Work task -
Copy every record verbatim. Leave the pictures out.

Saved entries
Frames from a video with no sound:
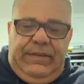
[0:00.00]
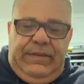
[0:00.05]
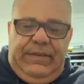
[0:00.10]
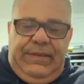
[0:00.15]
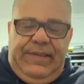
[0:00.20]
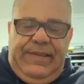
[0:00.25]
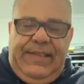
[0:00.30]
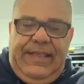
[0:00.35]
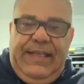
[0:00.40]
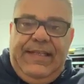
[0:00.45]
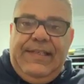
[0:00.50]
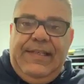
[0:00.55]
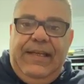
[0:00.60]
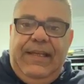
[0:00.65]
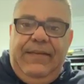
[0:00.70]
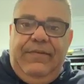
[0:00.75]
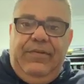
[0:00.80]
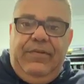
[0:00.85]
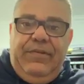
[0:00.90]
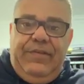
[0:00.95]
6
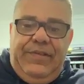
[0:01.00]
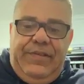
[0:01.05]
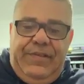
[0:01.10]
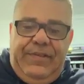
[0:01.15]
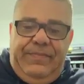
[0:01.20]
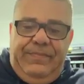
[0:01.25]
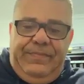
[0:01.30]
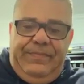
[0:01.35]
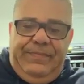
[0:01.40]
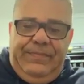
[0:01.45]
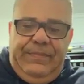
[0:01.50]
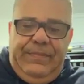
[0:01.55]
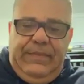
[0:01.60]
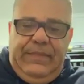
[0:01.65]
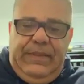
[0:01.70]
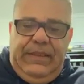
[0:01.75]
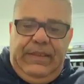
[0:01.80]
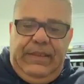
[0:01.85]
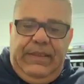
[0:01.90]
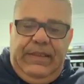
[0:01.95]
levels:
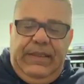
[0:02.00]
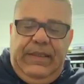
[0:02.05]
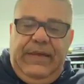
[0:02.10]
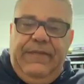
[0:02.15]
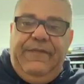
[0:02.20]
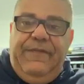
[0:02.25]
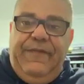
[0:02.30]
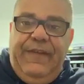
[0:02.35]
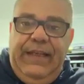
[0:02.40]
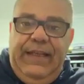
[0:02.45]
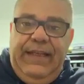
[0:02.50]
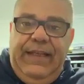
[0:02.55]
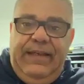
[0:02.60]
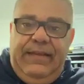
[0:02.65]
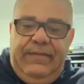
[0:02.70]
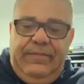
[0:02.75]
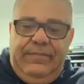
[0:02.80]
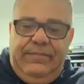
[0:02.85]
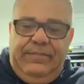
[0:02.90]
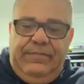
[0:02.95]

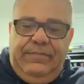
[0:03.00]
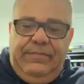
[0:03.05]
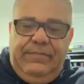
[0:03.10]
affiliate,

Your response -
Frames from a video with no sound:
[0:00.00]
[0:00.05]
[0:00.10]
[0:00.15]
[0:00.20]
[0:00.25]
[0:00.30]
[0:00.35]
[0:00.40]
[0:00.45]
[0:00.50]
[0:00.55]
[0:00.60]
[0:00.65]
[0:00.70]
[0:00.75]
[0:00.80]
[0:00.85]
[0:00.90]
[0:00.95]
6
[0:01.00]
[0:01.05]
[0:01.10]
[0:01.15]
[0:01.20]
[0:01.25]
[0:01.30]
[0:01.35]
[0:01.40]
[0:01.45]
[0:01.50]
[0:01.55]
[0:01.60]
[0:01.65]
[0:01.70]
[0:01.75]
[0:01.80]
[0:01.85]
[0:01.90]
[0:01.95]
levels:
[0:02.00]
[0:02.05]
[0:02.10]
[0:02.15]
[0:02.20]
[0:02.25]
[0:02.30]
[0:02.35]
[0:02.40]
[0:02.45]
[0:02.50]
[0:02.55]
[0:02.60]
[0:02.65]
[0:02.70]
[0:02.75]
[0:02.80]
[0:02.85]
[0:02.90]
[0:02.95]

[0:03.00]
[0:03.05]
[0:03.10]
affiliate,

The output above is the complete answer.